Every woman is different. So discuss with your doctor what tests, in addition to the standard ones, are appropriate tests are for you to undergo, based on family history, lifestyle and other factors. However, both doctors recommend that every woman have the following tests:
Cancer tests are crucial for women. "Breast cancer and cervical cancer are all too common in women and the likelihood of a positive diagnosis increases with age," Beshiri says. According to the National Cancer Institute, the median age for cervical cancer diagnosis is 48 and the median age for breast cancer diagnosis is 58, Beshiri says. He recommends that women get a Pap smear every one to three years until age 65. (Women older than 65 who have had normal Pap smears and women who have had a total hysterectomy for a reason other than cancer don't need a Pap smear.)

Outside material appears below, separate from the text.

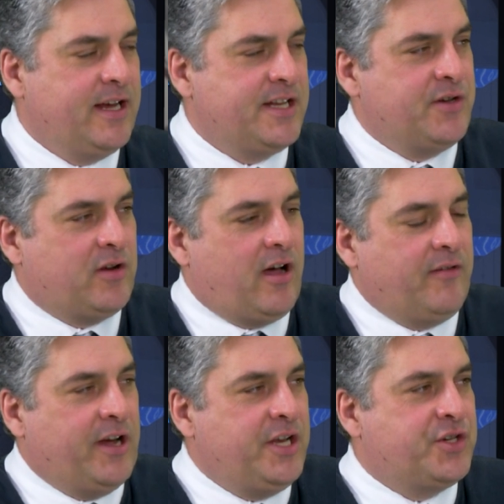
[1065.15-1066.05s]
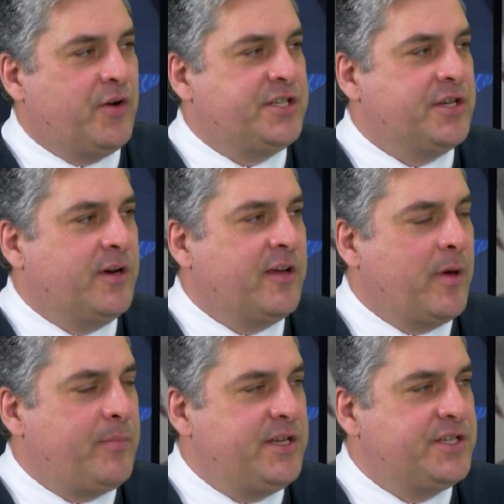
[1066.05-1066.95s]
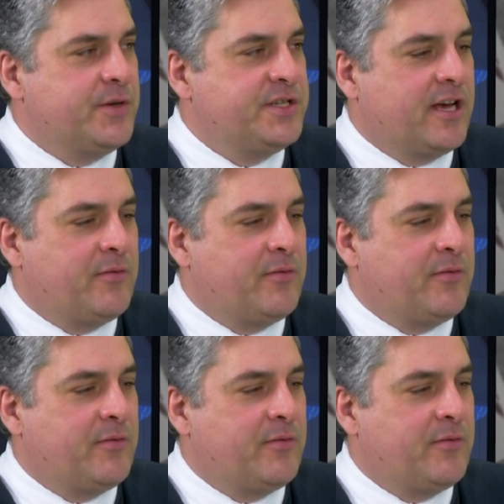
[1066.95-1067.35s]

It's not like I've got any choice who I give my bins to, isn't it?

Additionally, Dr. DeRosa recommends that starting at age 40, mammograms need to be performed every other year and annually after age 50.

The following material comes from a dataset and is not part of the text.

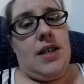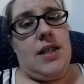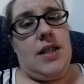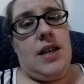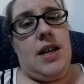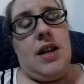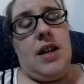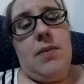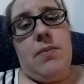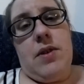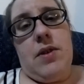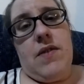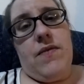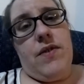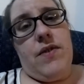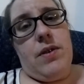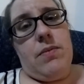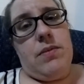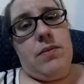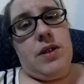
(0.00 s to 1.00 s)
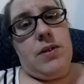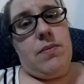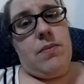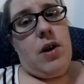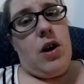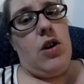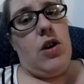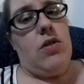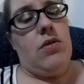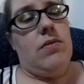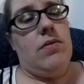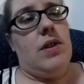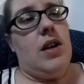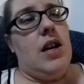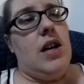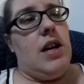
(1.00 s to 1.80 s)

I said, I'm going to film tomorrow.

Dr. DeRosa also suggests a colonoscopy be performed at age 50 to screen for colon cancer. After a baseline is established, follow up tests should be done every 5 to 10 years. Colorectal cancer is the third most-common type of cancer for women and men—and 9 out of 10 people with colorectal cancer are over 50, according to the American Cancer Society. "Regular screening can often detect colorectal cancer early, so treatment can begin sooner," Dr. Beshiri says.

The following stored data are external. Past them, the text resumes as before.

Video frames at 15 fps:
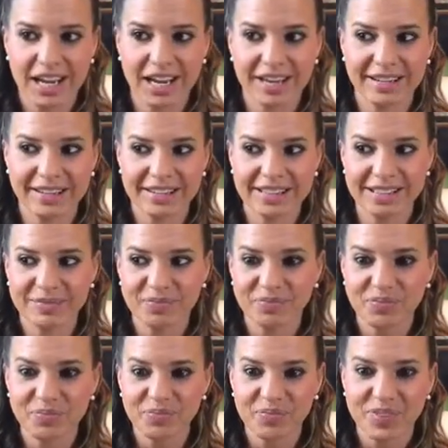And
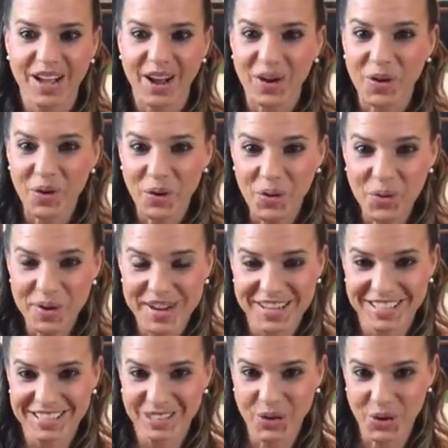I
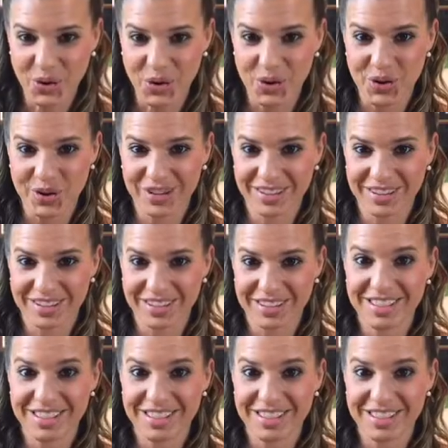always heard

Skin cancer screenings must be conducted every year no matter what your age, says DeRosa. The American Cancer Society anticipates Arizona will have 1,650 new cases of melanoma in 2012.
Because women have less bone tissue and lose bone density during menopause, they have a much greater risk of developing osteoporosis than men, Beshiri says. The National Osteoporosis Foundation estimates osteoporosis is a threat for 55 percent of people over 50 – and 80 percent of those affected are women. Women should have a screening test at 65 to make sure their bones are strong, as should high-risk women younger than 65.
Heart disease is the number one killer of women throughout the world, six-times more likely to cause death than breast cancer. Based on these statistics, women over the age of 50 should have an electrocardiogram (EKG) yearly, DeRosa explains.
Depending on your individual health factors and family history, talk with your doctor about being screened for diabetes, high blood pressure and high cholesterol. Risk of these health issues are more likely to increase with age and can lead to additional health problems if not caught early.
Sexually Transmitted Diseases
STDs can continue to be a concern for sexually active women. Sexually active women of all ages should be screened annually for STDs, including HIV. In addition the Center for Disease Control (CDC) recently announced a new recommendation that all baby boomers (those born between 1946 and 1964) should be screened for hepatitis C to help avert major increases in liver disease and potentially death, Beshiri says.
Dr. Beshiri's health advice to caregivers is, "Talk to your doctor about any changes that have occurred with your health and what tests you should have and why. You know your body better than anyone else. This information helps guide your doctor on what to look for and testing needed."